*WHAT YOU NEED TO DO*
Repeat only the lines from the one containing "[10:02.53-10:02.81]" to the final line below, exactly as they read, and leave every picture out.
---
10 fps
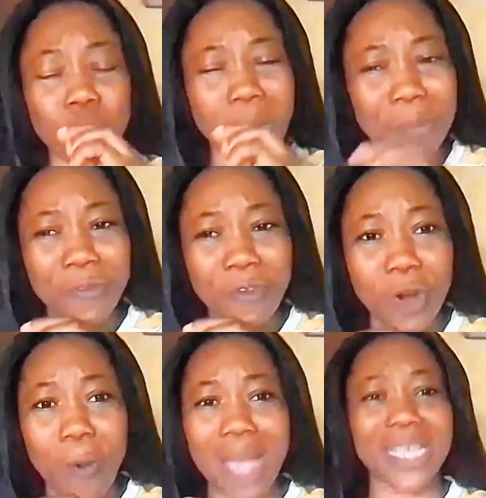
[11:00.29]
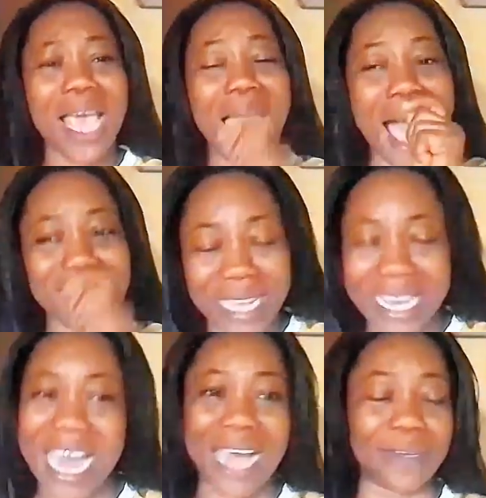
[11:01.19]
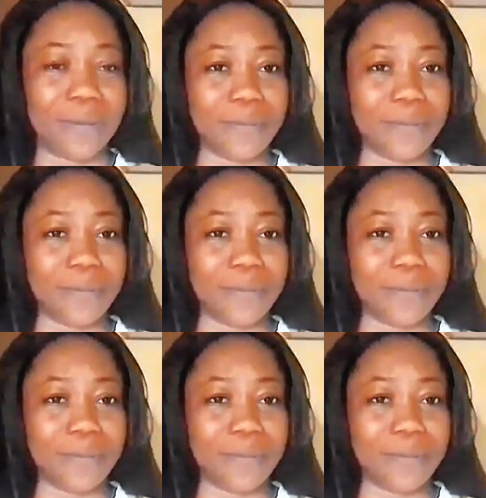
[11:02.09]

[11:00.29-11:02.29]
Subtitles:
gullible followers as they can.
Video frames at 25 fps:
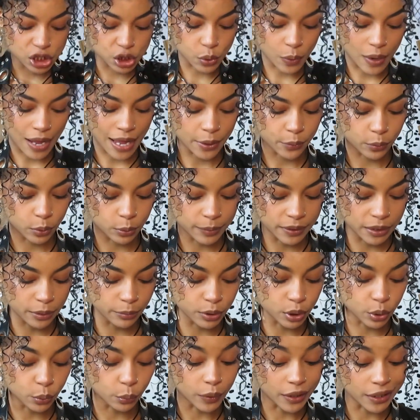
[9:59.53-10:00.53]
so I will be
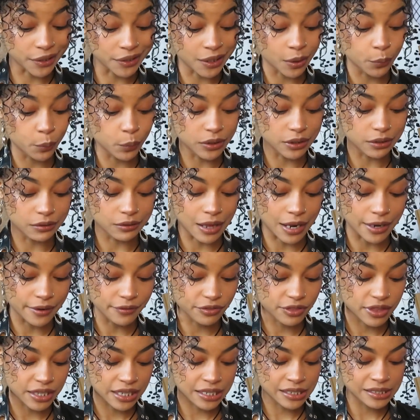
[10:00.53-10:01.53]
able to wear them with a lot
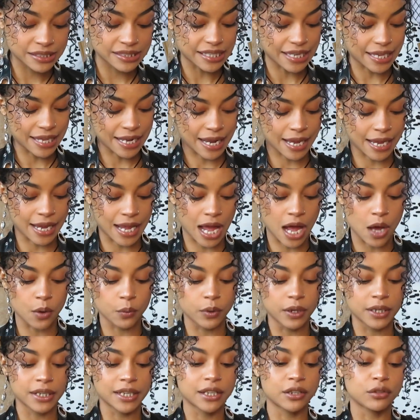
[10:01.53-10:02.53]
of things and I got
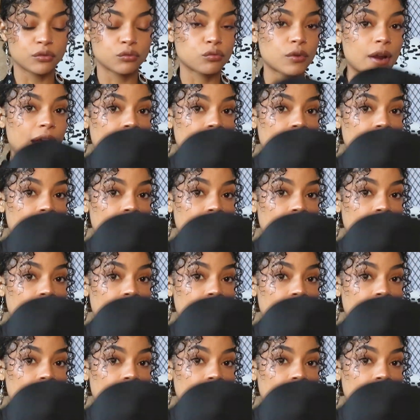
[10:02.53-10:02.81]
one in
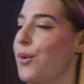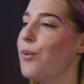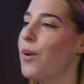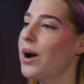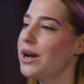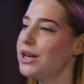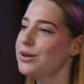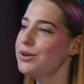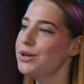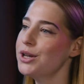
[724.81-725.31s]

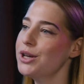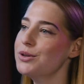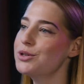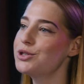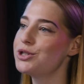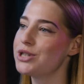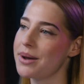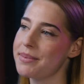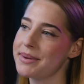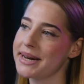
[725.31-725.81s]
When you use
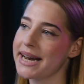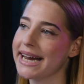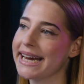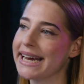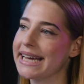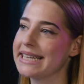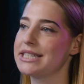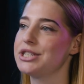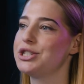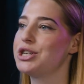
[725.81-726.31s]
Gemini
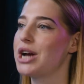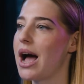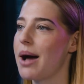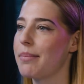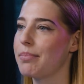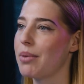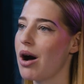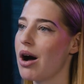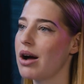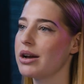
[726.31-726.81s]
as a
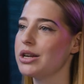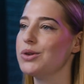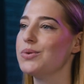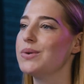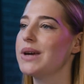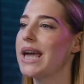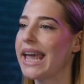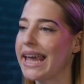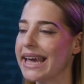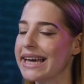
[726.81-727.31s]
chatbot, you
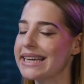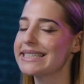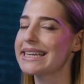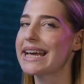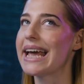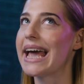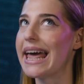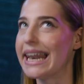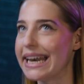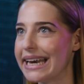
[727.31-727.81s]
can't
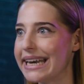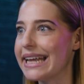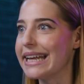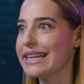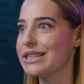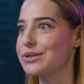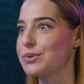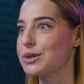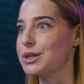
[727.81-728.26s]
edit its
---
*RESPONSE BELOW*
[10:02.53-10:02.81]
one in
[724.81-725.31s]

[725.31-725.81s]
When you use
[725.81-726.31s]
Gemini
[726.31-726.81s]
as a
[726.81-727.31s]
chatbot, you
[727.31-727.81s]
can't
[727.81-728.26s]
edit its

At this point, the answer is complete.